Un document de consultation publié par la Commission décrit cinq propositions pour renforcer l'application, avec un processus d'élaboration de règles prévu pour le troisième trimestre 2025.
Un document de consultation publié par la Commission décrit cinq propositions pour renforcer l'application, avec un processus d'élaboration de règles prévu pour le troisième trimestre 2025.
La Commission des communications nigérianes (NCC ) a soulevé de sérieuses préoccupations concernant la non-conformité continue des sociétés de tour de télécommunications et des prestataires de services TIC, avertissant d'une nouvelle ère d'application de la loi qui privilégie la responsabilité des amendes.
Le vice-président exécutif, le Dr Aminu Maida, a annoncé que la commission préparait des sanctions plus difficiles et non monétaires pour lutter contre les défaillances persistantes de la qualité des services, la négligence des infrastructures et le mépris généralisé des obligations réglementaires. Ces lacunes, y compris les pannes, les pannes d'équipement et la mauvaise maintenance, menacent la fiabilité des services vocaux et Internet du Nigéria – des piliers critiques de l'économie numérique du pays.
Les enquêtes montrent que plusieurs opérateurs TIC traitent les pénalités financières comme des dépenses commerciales de routine, budgétisent souvent à l'avance. Cette pratique a rendu les amendes monétaires inefficaces. Pour y remédier, la NCC examine ses règlements sur les processus d'application de 2019 (EPR), proposant un passage des pénalités en espèces aux conséquences réglementaires directes.

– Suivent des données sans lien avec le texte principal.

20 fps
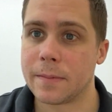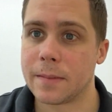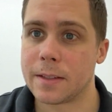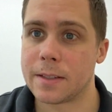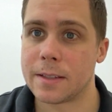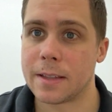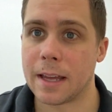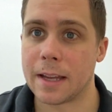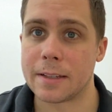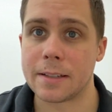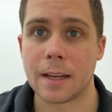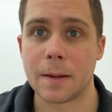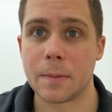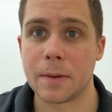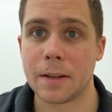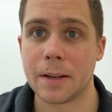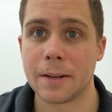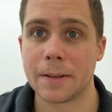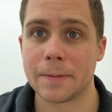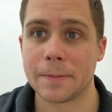It's that time
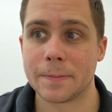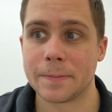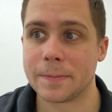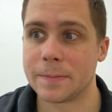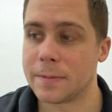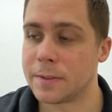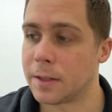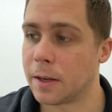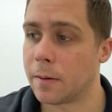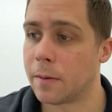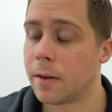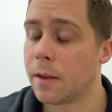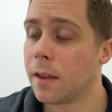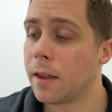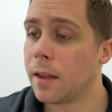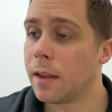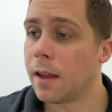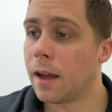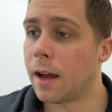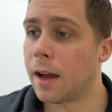of year. So
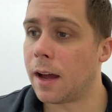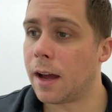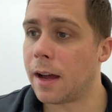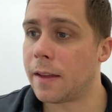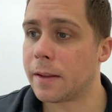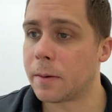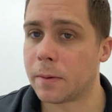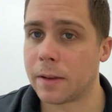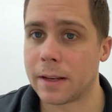I think we're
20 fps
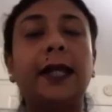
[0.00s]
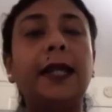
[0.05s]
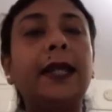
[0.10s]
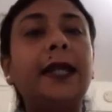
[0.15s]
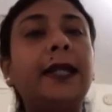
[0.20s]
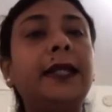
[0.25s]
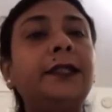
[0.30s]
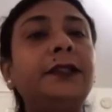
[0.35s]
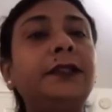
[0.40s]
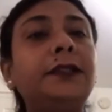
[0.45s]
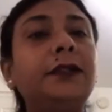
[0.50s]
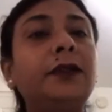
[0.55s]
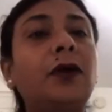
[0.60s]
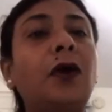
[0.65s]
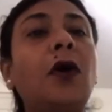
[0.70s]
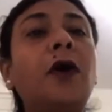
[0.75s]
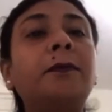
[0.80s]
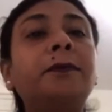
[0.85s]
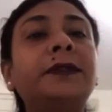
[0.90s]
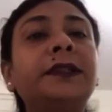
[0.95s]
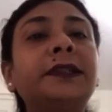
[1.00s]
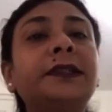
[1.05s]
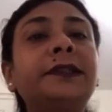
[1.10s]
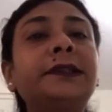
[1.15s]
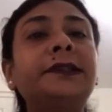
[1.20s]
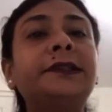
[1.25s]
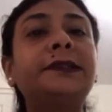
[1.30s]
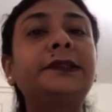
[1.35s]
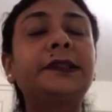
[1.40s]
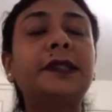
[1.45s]
And
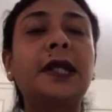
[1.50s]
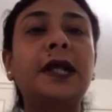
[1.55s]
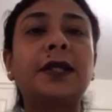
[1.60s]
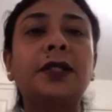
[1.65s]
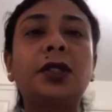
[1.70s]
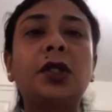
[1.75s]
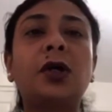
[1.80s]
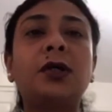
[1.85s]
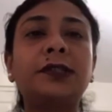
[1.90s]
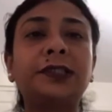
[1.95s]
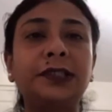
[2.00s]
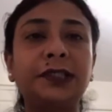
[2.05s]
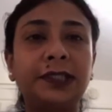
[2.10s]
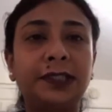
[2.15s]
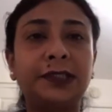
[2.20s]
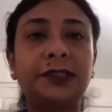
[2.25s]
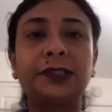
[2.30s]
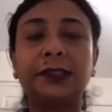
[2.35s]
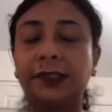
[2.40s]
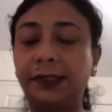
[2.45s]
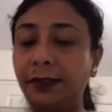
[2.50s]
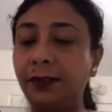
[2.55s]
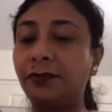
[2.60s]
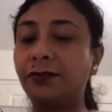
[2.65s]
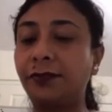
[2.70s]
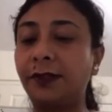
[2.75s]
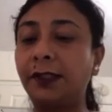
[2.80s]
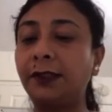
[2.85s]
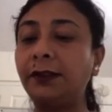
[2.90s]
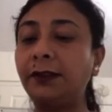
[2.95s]
options are not yet
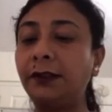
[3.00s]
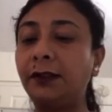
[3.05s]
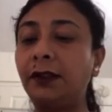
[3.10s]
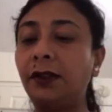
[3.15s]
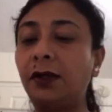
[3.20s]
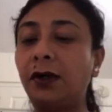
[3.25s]
given.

Un document de consultation publié par la Commission décrit cinq propositions pour renforcer l'application, avec un processus de création de règles prévu pour le troisième trimestre 2025. L'une des propositions de base comprend des sanctions asymétriques – ajustez les pénalités basées sur la taille et la capacité de l'opérateur, pour assurer l'équité tout en conduisant une forte conformité à tous les niveaux.
La Commission envisage également des sanctions administratives non monétaires qui pourraient limiter les droits de licence et l'accès aux avantages réglementaires pour les contrevenants, en particulier en cas de dette d'interconnexion ou d'abus de licence. Des mesures supplémentaires cibleraient l'augmentation des infractions comme le masquage d'appels, le Refiling d'appels et la boxe SIM – en tendant la responsabilité administrative et pénale envers les prestataires de services et les non-licenciés.
D'autres propositions se concentrent sur la définition claire des violations et des amendes associées, tout en introduisant la responsabilité directe des conseils exécutifs et des équipes de gestion qui bafouent à plusieurs reprises la loi nigériane sur les communications. Les dispositions révisées pourraient entraîner des sanctions affectant le leadership d'une entreprise, pas seulement ses opérations.
En ancrant ces changements dans la Nigerian Communications Act 2023, la CCN repositionne sa stratégie d'application pour refléter la complexité croissante du paysage numérique du Nigéria. La Commission a appelé les parties prenantes à soumettre des commentaires avant le début du processus de réforme.
Ce changement indique une posture réglementaire plus agressive, celle destinée à protéger la qualité des services, à améliorer la conformité et à sécuriser l'avenir numérique du Nigéria.